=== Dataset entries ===
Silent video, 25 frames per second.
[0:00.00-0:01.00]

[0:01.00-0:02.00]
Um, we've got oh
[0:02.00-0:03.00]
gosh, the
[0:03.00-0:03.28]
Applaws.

...

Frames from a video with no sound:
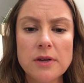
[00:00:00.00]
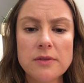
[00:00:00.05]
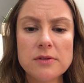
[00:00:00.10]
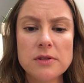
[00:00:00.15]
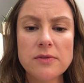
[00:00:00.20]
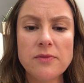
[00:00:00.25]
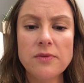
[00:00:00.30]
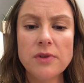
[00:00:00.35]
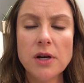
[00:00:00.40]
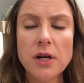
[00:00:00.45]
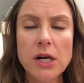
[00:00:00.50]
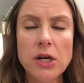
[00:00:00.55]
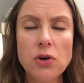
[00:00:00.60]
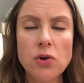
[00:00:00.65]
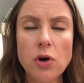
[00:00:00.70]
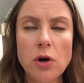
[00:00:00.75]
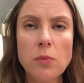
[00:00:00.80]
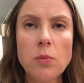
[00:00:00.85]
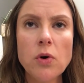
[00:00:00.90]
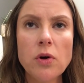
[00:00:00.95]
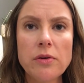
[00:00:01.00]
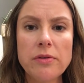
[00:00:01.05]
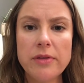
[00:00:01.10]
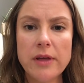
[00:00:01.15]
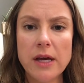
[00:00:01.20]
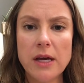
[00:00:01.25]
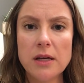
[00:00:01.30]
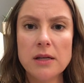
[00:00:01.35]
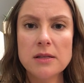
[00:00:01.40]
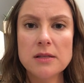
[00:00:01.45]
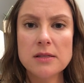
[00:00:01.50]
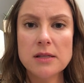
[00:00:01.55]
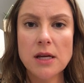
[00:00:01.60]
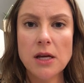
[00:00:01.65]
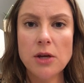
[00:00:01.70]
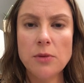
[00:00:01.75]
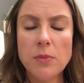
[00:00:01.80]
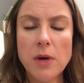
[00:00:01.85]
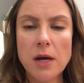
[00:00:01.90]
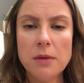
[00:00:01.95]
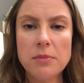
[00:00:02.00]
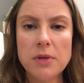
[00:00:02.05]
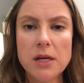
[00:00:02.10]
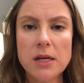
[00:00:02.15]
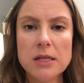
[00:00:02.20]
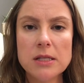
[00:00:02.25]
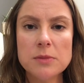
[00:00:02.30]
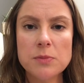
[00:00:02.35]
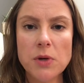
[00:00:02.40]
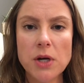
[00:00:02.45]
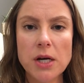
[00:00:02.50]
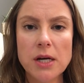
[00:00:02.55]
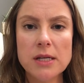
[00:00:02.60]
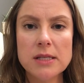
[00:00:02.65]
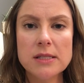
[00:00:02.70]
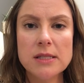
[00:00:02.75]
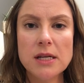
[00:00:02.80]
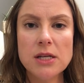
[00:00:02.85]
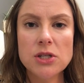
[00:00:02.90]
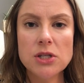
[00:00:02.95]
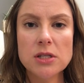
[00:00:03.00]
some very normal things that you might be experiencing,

---

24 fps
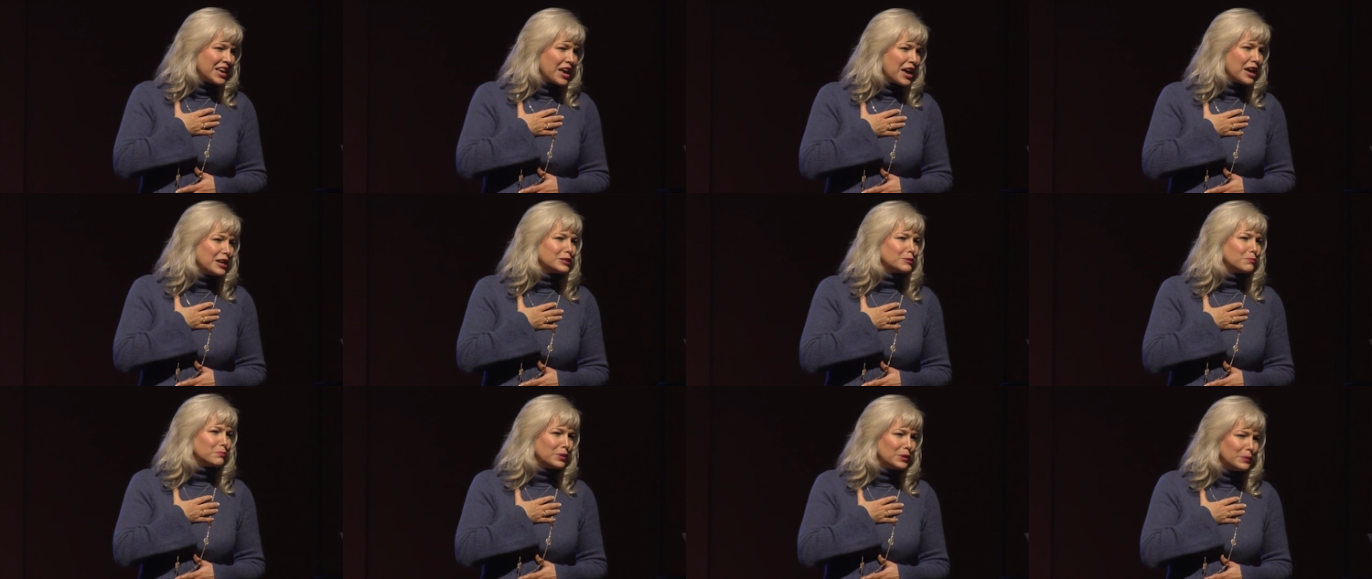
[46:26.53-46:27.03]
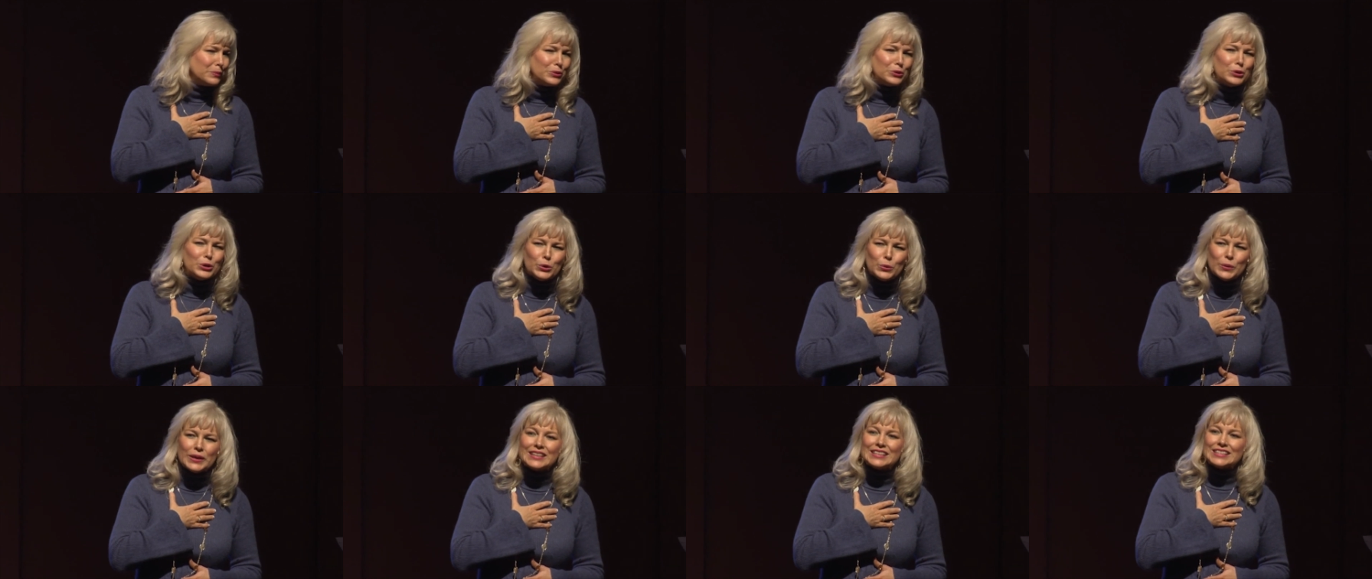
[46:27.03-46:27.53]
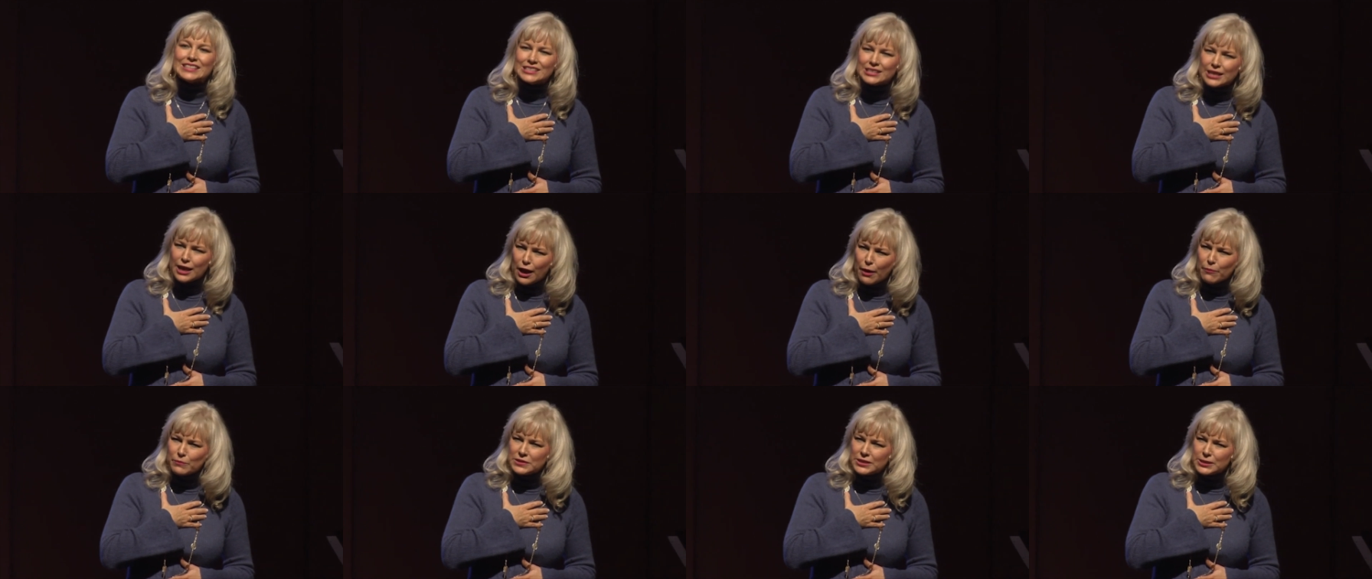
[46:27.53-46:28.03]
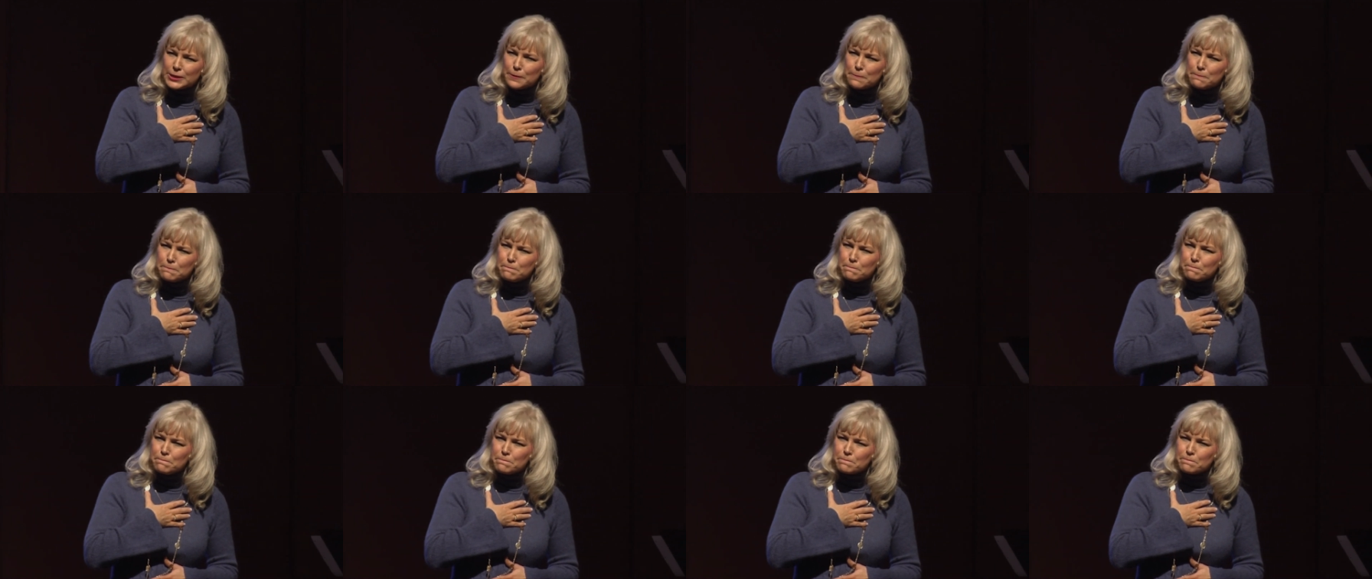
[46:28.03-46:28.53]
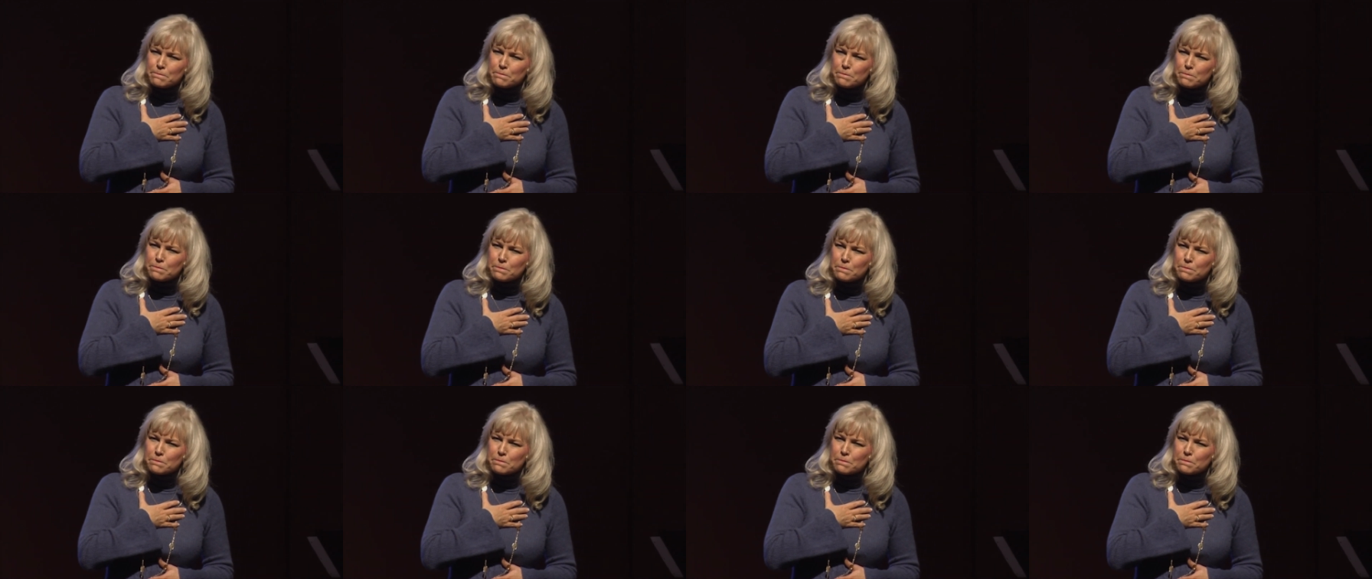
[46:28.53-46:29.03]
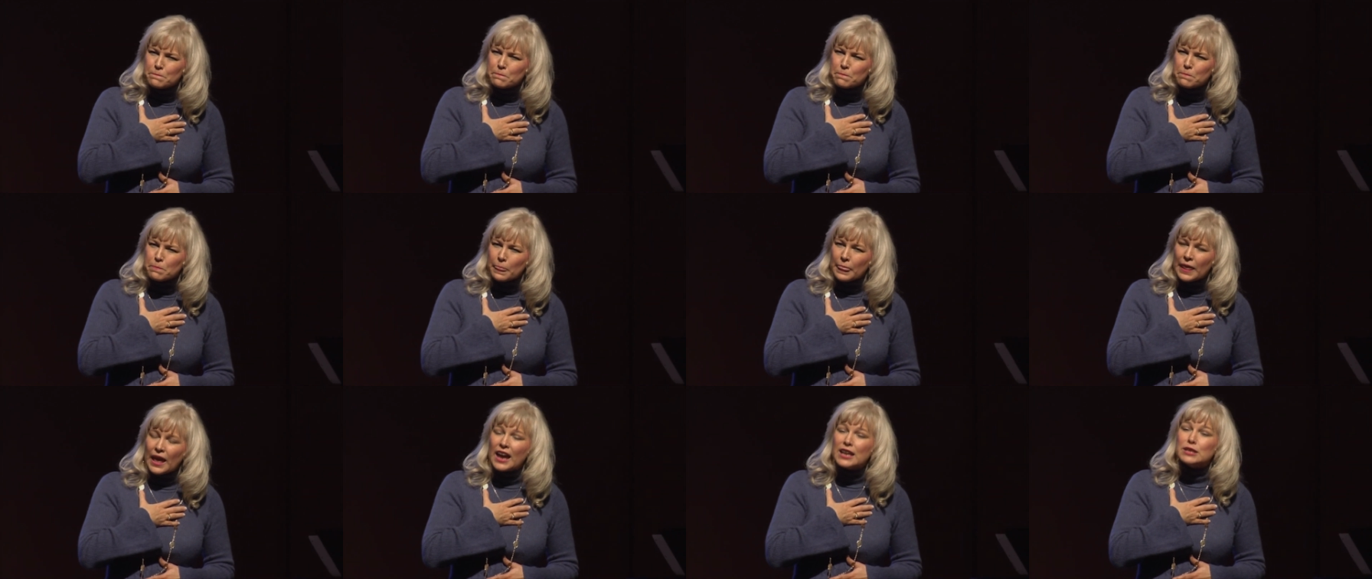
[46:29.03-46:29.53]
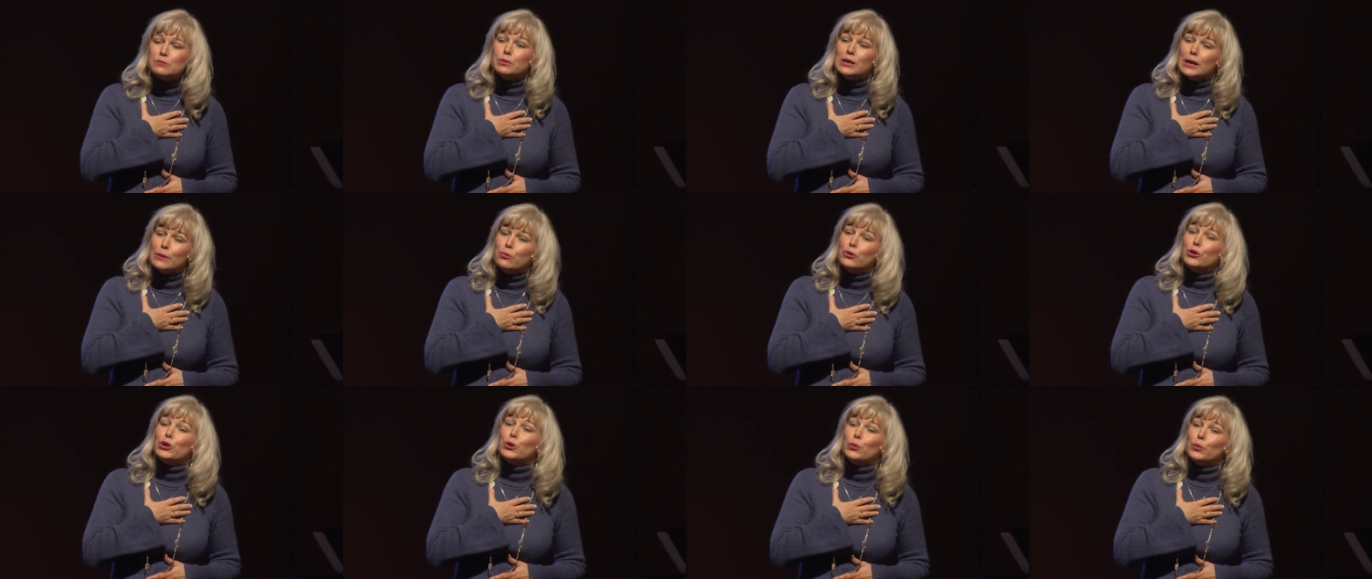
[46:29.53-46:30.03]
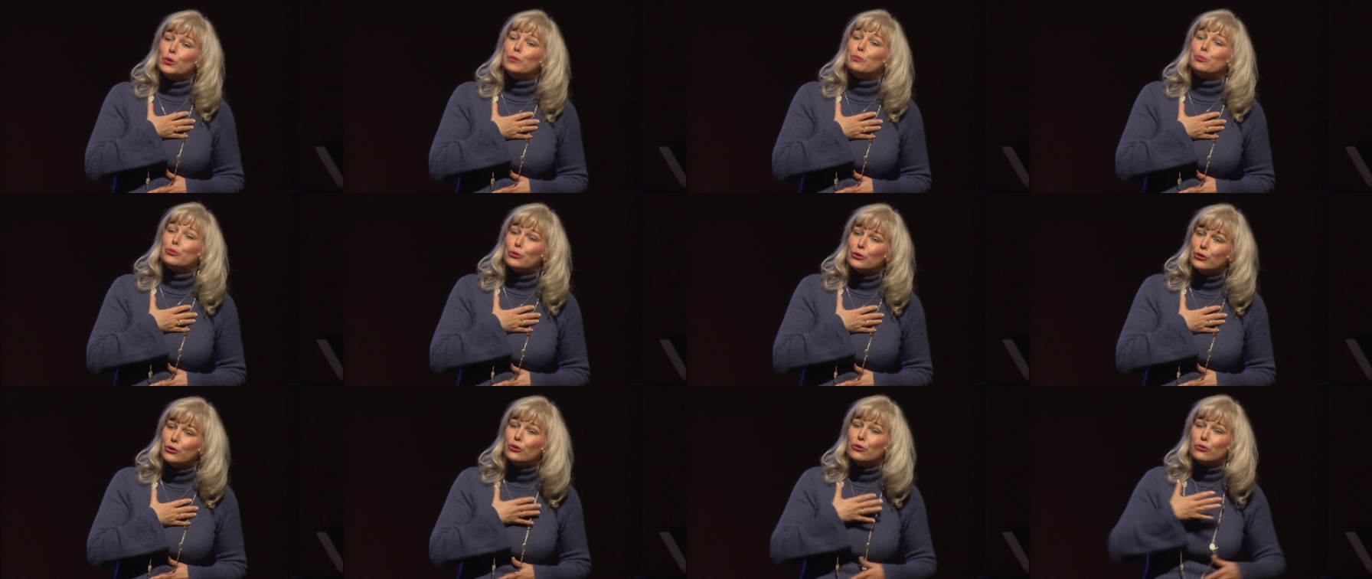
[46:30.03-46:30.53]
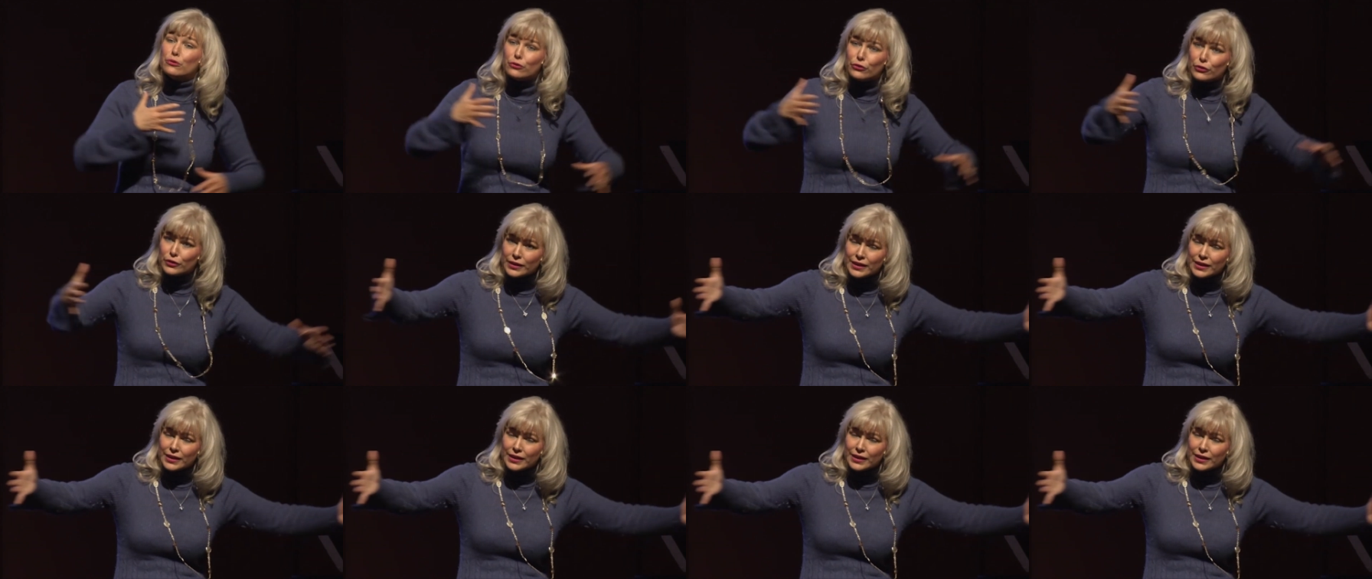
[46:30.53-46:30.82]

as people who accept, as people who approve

=== To do ===
The lines to copy exactly start with the line above that has "[00:00:00.00]" and go on through the line that has "[00:00:02.80]"; please include both, add nothing else, and omit the pictures.

=== Solution for this problem ===
[00:00:00.00]
[00:00:00.05]
[00:00:00.10]
[00:00:00.15]
[00:00:00.20]
[00:00:00.25]
[00:00:00.30]
[00:00:00.35]
[00:00:00.40]
[00:00:00.45]
[00:00:00.50]
[00:00:00.55]
[00:00:00.60]
[00:00:00.65]
[00:00:00.70]
[00:00:00.75]
[00:00:00.80]
[00:00:00.85]
[00:00:00.90]
[00:00:00.95]
[00:00:01.00]
[00:00:01.05]
[00:00:01.10]
[00:00:01.15]
[00:00:01.20]
[00:00:01.25]
[00:00:01.30]
[00:00:01.35]
[00:00:01.40]
[00:00:01.45]
[00:00:01.50]
[00:00:01.55]
[00:00:01.60]
[00:00:01.65]
[00:00:01.70]
[00:00:01.75]
[00:00:01.80]
[00:00:01.85]
[00:00:01.90]
[00:00:01.95]
[00:00:02.00]
[00:00:02.05]
[00:00:02.10]
[00:00:02.15]
[00:00:02.20]
[00:00:02.25]
[00:00:02.30]
[00:00:02.35]
[00:00:02.40]
[00:00:02.45]
[00:00:02.50]
[00:00:02.55]
[00:00:02.60]
[00:00:02.65]
[00:00:02.70]
[00:00:02.75]
[00:00:02.80]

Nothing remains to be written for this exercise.